You already do all the obvious stuff for your cardiovascular health — great diet, daily exercise, and no smoking. But did you know you might be missing a major factor right in front of your face?
Well, it is part of your face. Your mouth, actually. There's a bunch of activity going on in your mouth that could be related to your heart health.
So if you understand that heart health is the leading health issue globally and you want to stay on top of yours, what else can you do?
Focus on your mouth
Beginning in the 1950s, forward-thinking doctors started to recognize the association between oral and systemic health. The relationship is not new – but only recently have we begun to understand how linked the two really are.

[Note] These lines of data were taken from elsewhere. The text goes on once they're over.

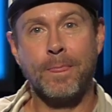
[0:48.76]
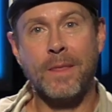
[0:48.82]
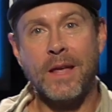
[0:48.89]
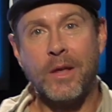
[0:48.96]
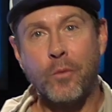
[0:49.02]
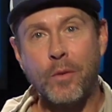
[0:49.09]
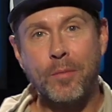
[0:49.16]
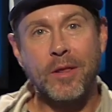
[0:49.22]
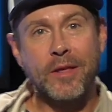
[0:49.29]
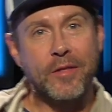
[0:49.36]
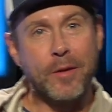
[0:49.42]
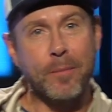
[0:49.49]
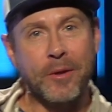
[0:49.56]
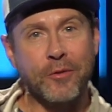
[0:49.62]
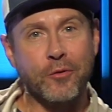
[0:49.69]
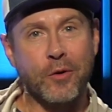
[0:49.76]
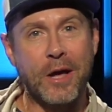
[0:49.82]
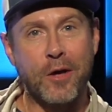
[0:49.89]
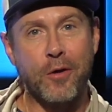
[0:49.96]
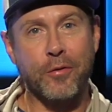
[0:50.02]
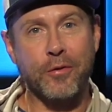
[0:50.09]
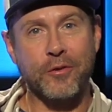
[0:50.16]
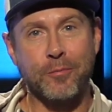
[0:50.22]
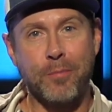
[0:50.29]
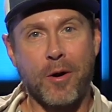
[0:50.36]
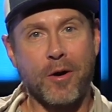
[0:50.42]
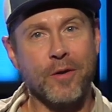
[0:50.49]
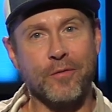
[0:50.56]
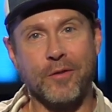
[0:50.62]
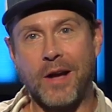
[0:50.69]
We believe that mental health is
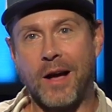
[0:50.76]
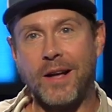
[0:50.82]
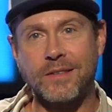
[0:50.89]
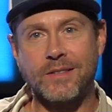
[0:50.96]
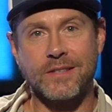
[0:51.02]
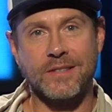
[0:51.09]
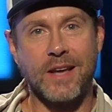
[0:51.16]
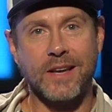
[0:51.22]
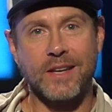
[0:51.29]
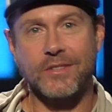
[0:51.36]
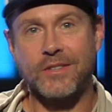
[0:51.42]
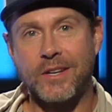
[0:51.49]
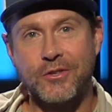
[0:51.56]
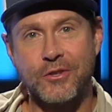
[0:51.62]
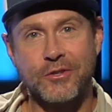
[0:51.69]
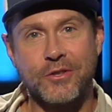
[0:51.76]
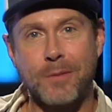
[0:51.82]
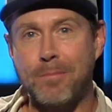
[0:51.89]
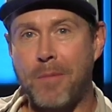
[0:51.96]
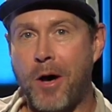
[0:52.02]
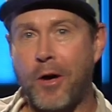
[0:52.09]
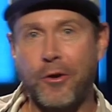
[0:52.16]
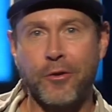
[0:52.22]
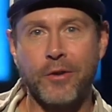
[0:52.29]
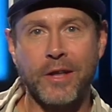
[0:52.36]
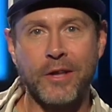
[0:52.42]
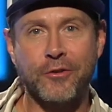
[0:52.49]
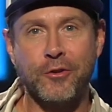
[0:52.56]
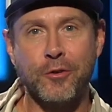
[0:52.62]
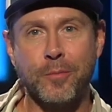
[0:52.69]
part of God's design. It's not just a modern
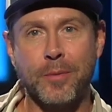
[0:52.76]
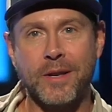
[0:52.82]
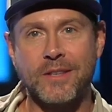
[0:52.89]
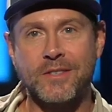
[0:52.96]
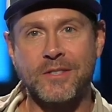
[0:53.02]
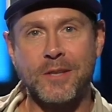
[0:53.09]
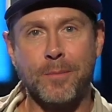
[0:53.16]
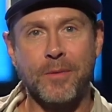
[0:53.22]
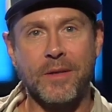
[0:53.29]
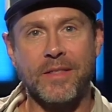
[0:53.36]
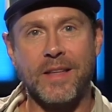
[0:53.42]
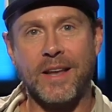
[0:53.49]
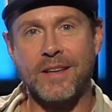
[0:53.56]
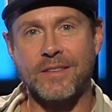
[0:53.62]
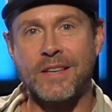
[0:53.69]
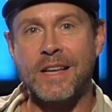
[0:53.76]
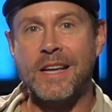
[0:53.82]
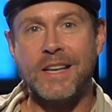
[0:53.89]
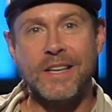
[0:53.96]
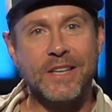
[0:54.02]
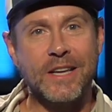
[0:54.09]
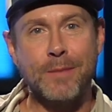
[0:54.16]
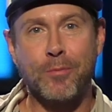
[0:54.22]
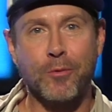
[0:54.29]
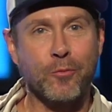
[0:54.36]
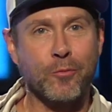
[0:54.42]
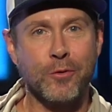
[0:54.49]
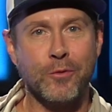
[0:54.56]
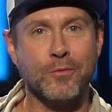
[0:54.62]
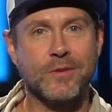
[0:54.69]
issue, but it's something that has deep
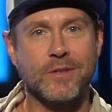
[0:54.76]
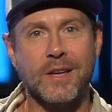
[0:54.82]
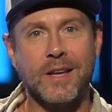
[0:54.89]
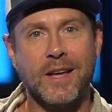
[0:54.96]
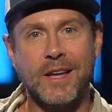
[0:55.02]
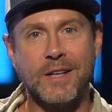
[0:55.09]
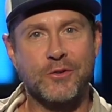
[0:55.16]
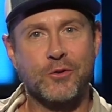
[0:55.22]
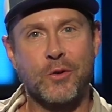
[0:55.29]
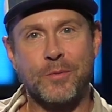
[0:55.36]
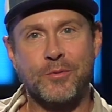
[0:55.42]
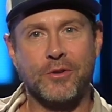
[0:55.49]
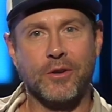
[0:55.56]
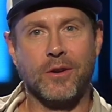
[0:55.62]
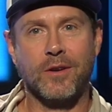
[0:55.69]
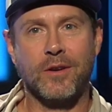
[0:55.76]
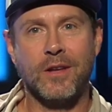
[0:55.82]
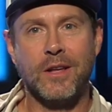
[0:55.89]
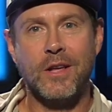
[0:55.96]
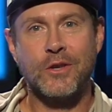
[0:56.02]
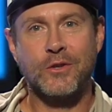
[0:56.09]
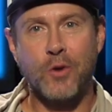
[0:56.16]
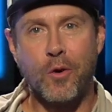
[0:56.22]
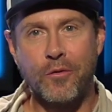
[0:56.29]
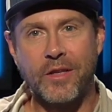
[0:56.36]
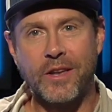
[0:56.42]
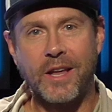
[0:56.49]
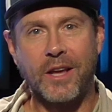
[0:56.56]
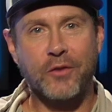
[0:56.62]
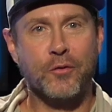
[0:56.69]
roots in Scripture. So, over the
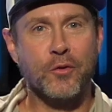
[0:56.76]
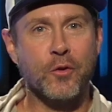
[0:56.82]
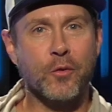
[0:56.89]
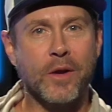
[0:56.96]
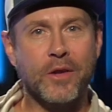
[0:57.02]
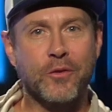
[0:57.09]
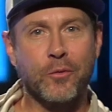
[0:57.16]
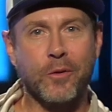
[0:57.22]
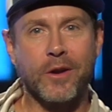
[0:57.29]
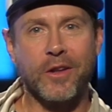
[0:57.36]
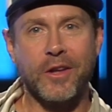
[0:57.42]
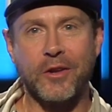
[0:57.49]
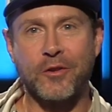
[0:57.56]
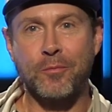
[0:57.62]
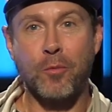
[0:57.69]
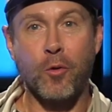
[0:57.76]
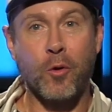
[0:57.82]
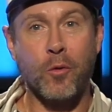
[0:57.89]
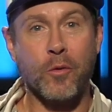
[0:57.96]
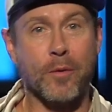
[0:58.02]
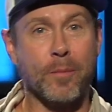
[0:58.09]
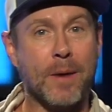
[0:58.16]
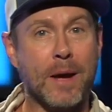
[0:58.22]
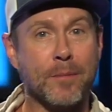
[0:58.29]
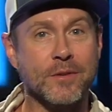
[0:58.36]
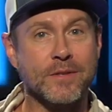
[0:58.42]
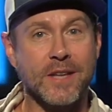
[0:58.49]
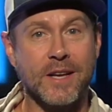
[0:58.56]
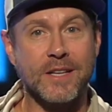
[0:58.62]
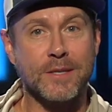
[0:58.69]
next few weeks, we're going to explore what the Bible
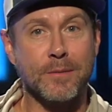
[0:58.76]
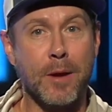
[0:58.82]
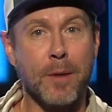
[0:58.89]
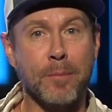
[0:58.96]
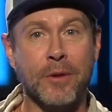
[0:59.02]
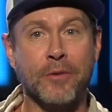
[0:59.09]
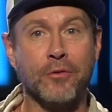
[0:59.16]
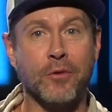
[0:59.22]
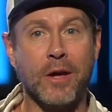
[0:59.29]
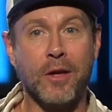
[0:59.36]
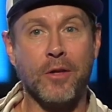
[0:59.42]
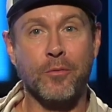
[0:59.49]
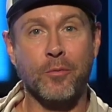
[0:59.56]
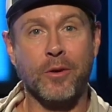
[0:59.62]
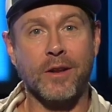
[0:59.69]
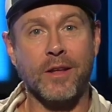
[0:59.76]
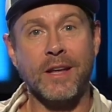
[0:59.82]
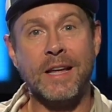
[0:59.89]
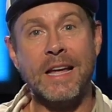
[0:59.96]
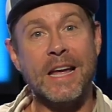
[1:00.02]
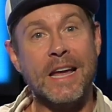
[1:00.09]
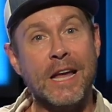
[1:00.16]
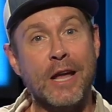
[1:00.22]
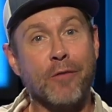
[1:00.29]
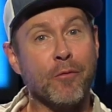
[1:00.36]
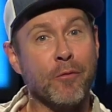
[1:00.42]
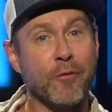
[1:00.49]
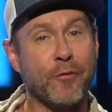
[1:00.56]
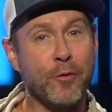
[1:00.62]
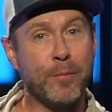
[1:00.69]
says about mental health. We're going to hear
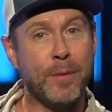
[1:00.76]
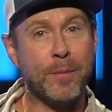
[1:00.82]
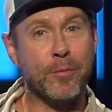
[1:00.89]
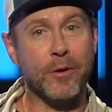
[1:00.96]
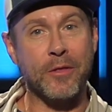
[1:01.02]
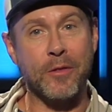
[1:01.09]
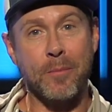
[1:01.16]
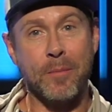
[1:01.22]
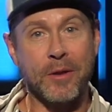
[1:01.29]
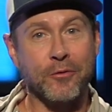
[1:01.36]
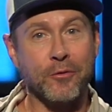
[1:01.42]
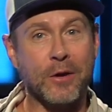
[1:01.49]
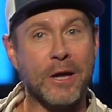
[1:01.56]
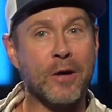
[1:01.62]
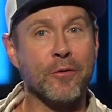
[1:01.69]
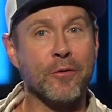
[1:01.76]
from a few people in the mental health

The discovery of oral bacteria in plaque in the arteries and brain makes it clear that oral microbes and their refuse do not stay confined to the mouth. According to the American Heart Association, an estimated 50% of cardiac events can be linked to oral bacteria.
Just like the gut microbiome, in the mouth (your oral microbiome), microbes matter most!
Oral Microbiome Stats
- Of the 100 billion microbial cells in the body, 20 billion live here
- 700+ species of microbes
- Multiple microbes – bacteria (good and bad guys) fungi, and viruses
- Biofilm (AKA plaque) is involved – biofilms are a particular problem in the mouth!
Biofilms explained. It’s a sticky situation
Biofilm is a sticky cloak used by bacteria and yeast as a form of protection from our immune system, or other factors that harm them. Just like humans, microbes tend to congregate for protection, cooperation, communication – to make life easier.
But that’s a problem for us.
Biofilms in the mouth are more commonly known as plaque. When unhealthy microbes establish themselves, they reseed the mouth over and over. If you don’t address the plaque biofilm, the bugs come back. This is a particular problem in the mouth, where teeth, implants, and appliances provide a non-shedding surface for biofilms to thrive.
Cutting to the Chase: What Works?
Here are fundamental ways to support your oral health according to Arianna Ebrahimian, DDS.
- Disrupt oral biofilms. This is the first step toward a healthy oral microbiome. Regular brushing and flossing, twice-a-year teeth cleaning by a dental hygienist, and the use of natural, plant-based toothpaste and mouthwash are great ways to keep plaque biofilm in check.
- Keep up those great eating habits! In addition to supporting heart health, a healthy diet is one of the biggest influences on the oral microbiome.
- Add specific foods to your diet. Hard foods and foods high in fat-soluble vitamins, A, D, E, and K encourage better alveolar bone growth and enamel mineralization.
- Pro tip! Beware of many common over-the-counter hygiene products that contain harsh chemicals that disrupt the delicate oral microbiome.